Paul Ulrich, vice president of Jonah Energy, said it could take some time to determine the full extent of the impact of President Joe Biden’s executive order on the state.
“Between the executive order and the various actions the federal agencies are going to have to take … I don’t think we’re going to see clarity on how it might impact Wyoming and our producers for quite some time,” said Ulrich, whose company is operating the state’s only natural gas rig. “The challenge we face now is the uncertainty.”
However, the order may also create an opportunity for Wyoming to have a voice in federal efforts to promote more efficient and cleaner fossil fuel production, Ulrich said.
Biden on Wednesday issued an executive order placing a moratorium on oil and gas leasing on federal land until the Department of Interior can complete a “rigorous review” of its permitting practices and its existing fossil fuel leases.
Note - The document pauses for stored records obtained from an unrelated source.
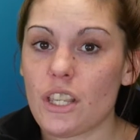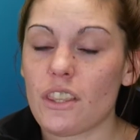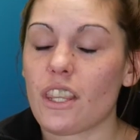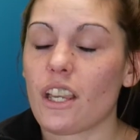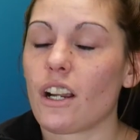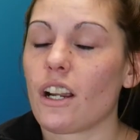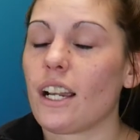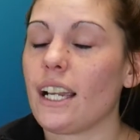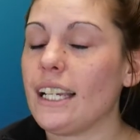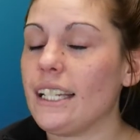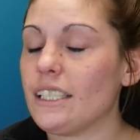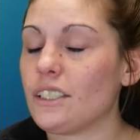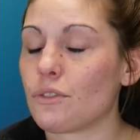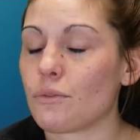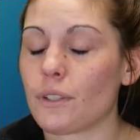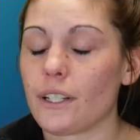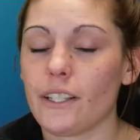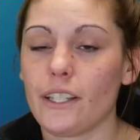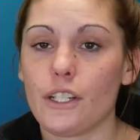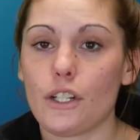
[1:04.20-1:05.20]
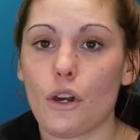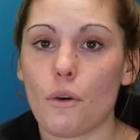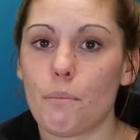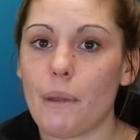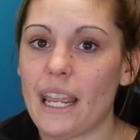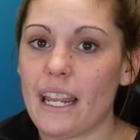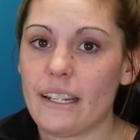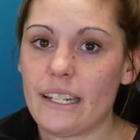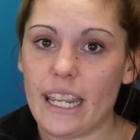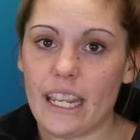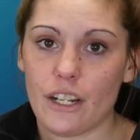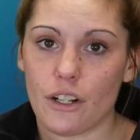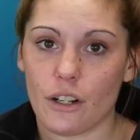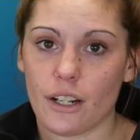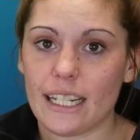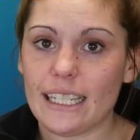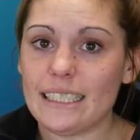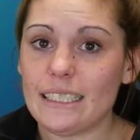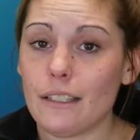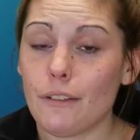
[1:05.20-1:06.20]
there is really no band-aid or
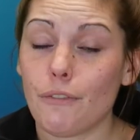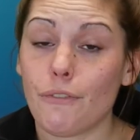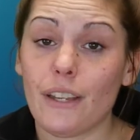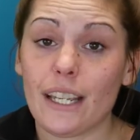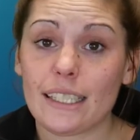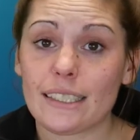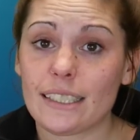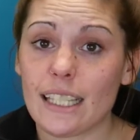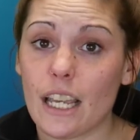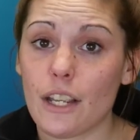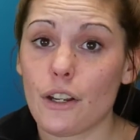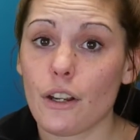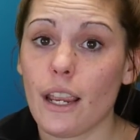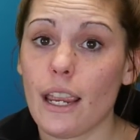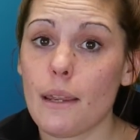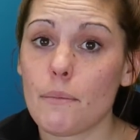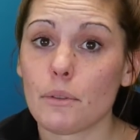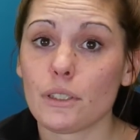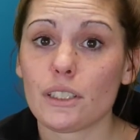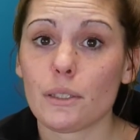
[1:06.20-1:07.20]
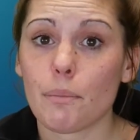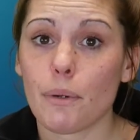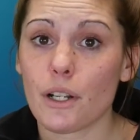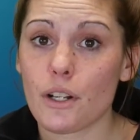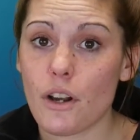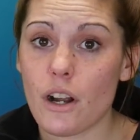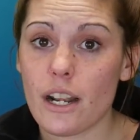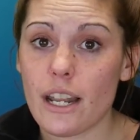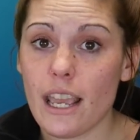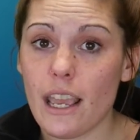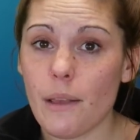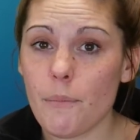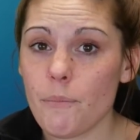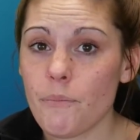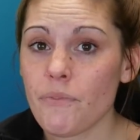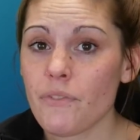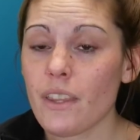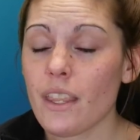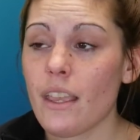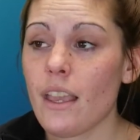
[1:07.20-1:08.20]
easy fix that you're able to put on it.
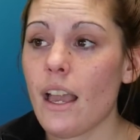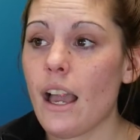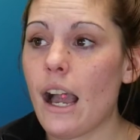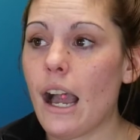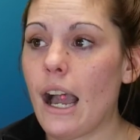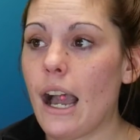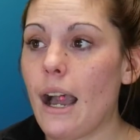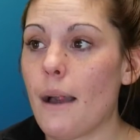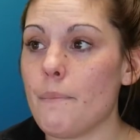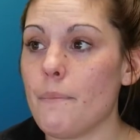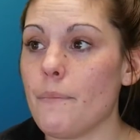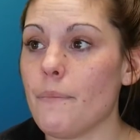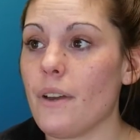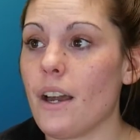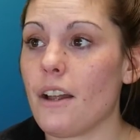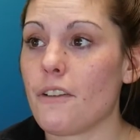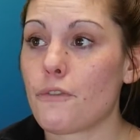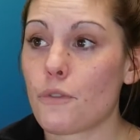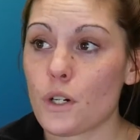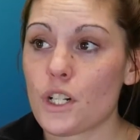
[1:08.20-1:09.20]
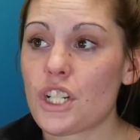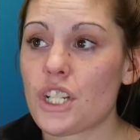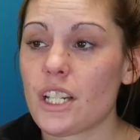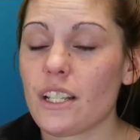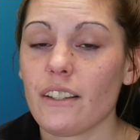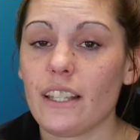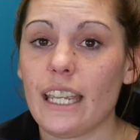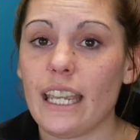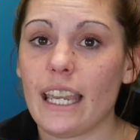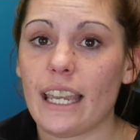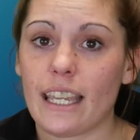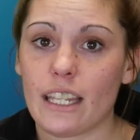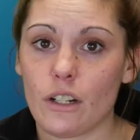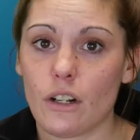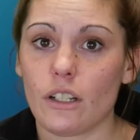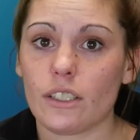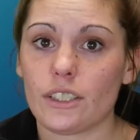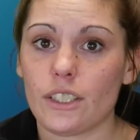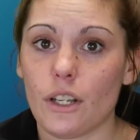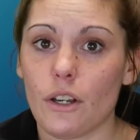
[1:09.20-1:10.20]
Unfortunately, it can
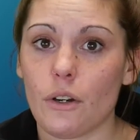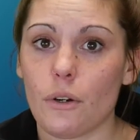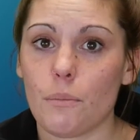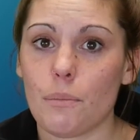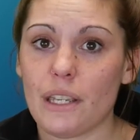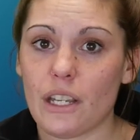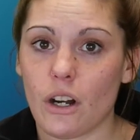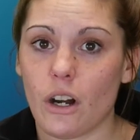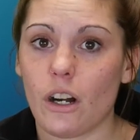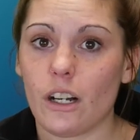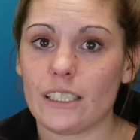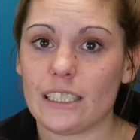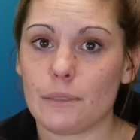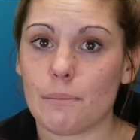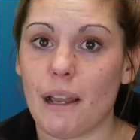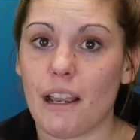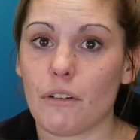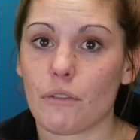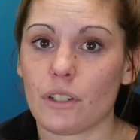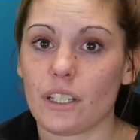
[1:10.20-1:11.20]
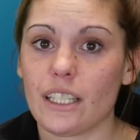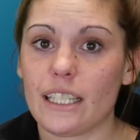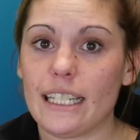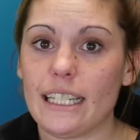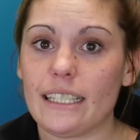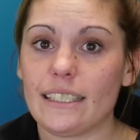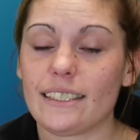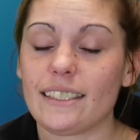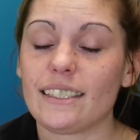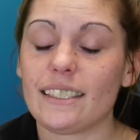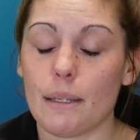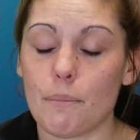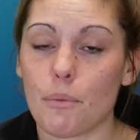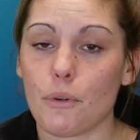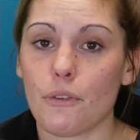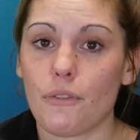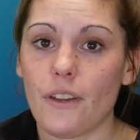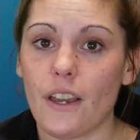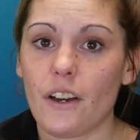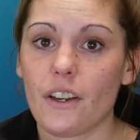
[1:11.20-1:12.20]
also be caused by really
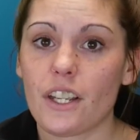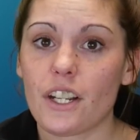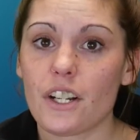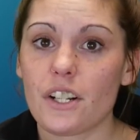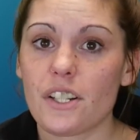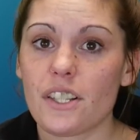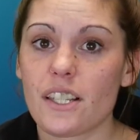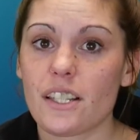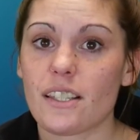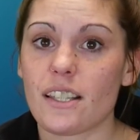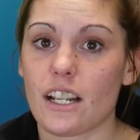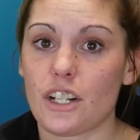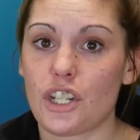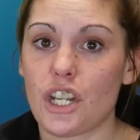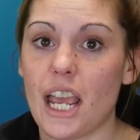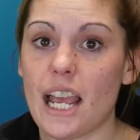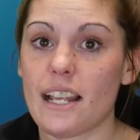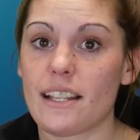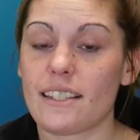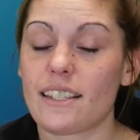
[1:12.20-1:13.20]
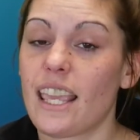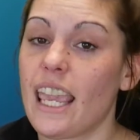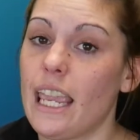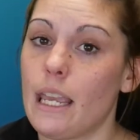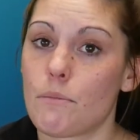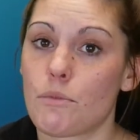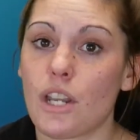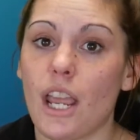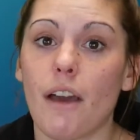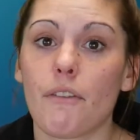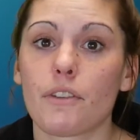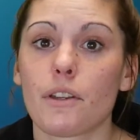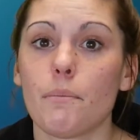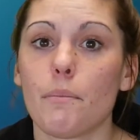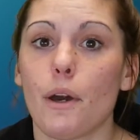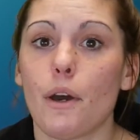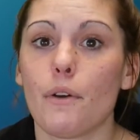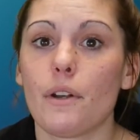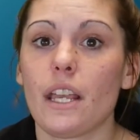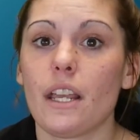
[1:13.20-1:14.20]
simple failures, such as camshaft
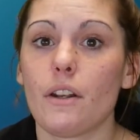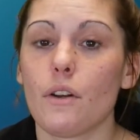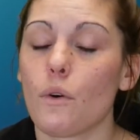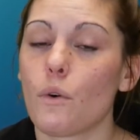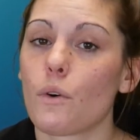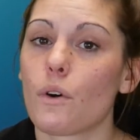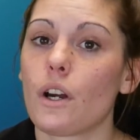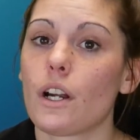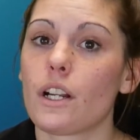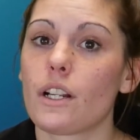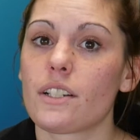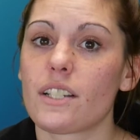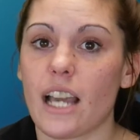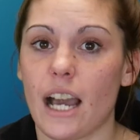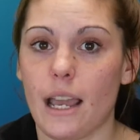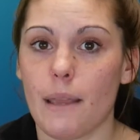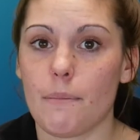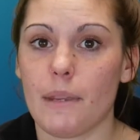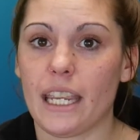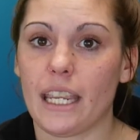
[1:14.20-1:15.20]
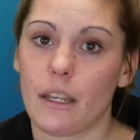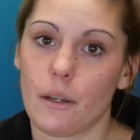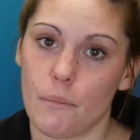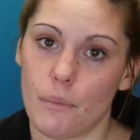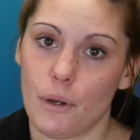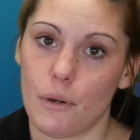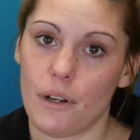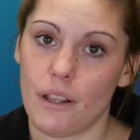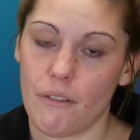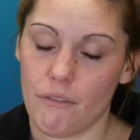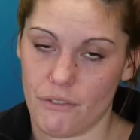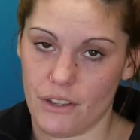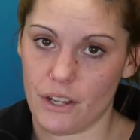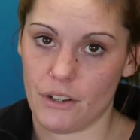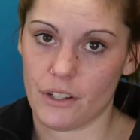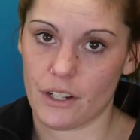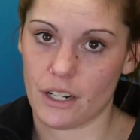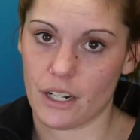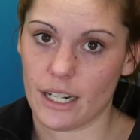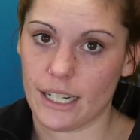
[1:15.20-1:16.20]
component or timing component
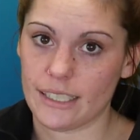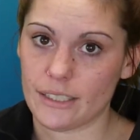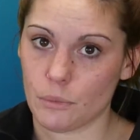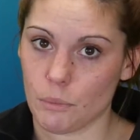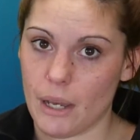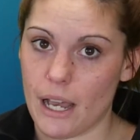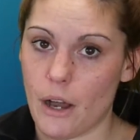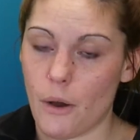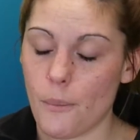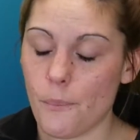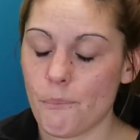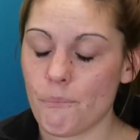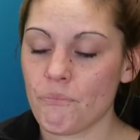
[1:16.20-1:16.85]
failure as well.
The order is part of Biden’s climate change strategy.
The order extends one signed the first day Biden took office that halted leasing on federal land for 60 days.
The executive order includes no timetable, Ulrich said, which adds even more uncertainty to the situation.
“What that leads to is a significant amount of uncertainty in investing, operational planning, all of the other work that needs to be done to effectively and efficiently develop on federal land,” he said. “Clearly, the lack of certainty about what the future holds should be concerning for everybody in Wyoming.”
The longer the moratorium is in place, the bigger the impact on the state will be, Ulrich said.
“We all know the positive impact the industry has on revenues, on our job base, on our way of life,” he said.
A study conducted by the University of Wyoming at the direction of Wyoming’s Legislature predicted that an end to federal leasing would cost the state more than $300 million a year in lost tax revenues if it was in place for five years.
However, the review of federal leases as the Department of Interior looks for ways to make the production of fossil fuels could provide an opportunity for Wyoming and companies like Jonah, which Ulrich said produces some of the cleanest natural gas in the country, to have some input on the department’s ultimate decisions.
“What I see is an opportunity for Wyoming to step up and continue to lead in the conservation space, in innovation in producing natural gas and oil and coal cleaner and more sustainably,” he said. “It’s my strong desire that the new administration reaches out to us, allows us to sit at the table and demonstrate the success we’ve had to reduce all of our impacts.”
Wyoming has been recognized for its conservation efforts and its work to reduce carbon emissions and the federal review might give the state a chance to share its expertise, he said.
“We’re one of the few companies in the country to have certified low-emission natural gas,” he said. “We believe that can be part of the solution.”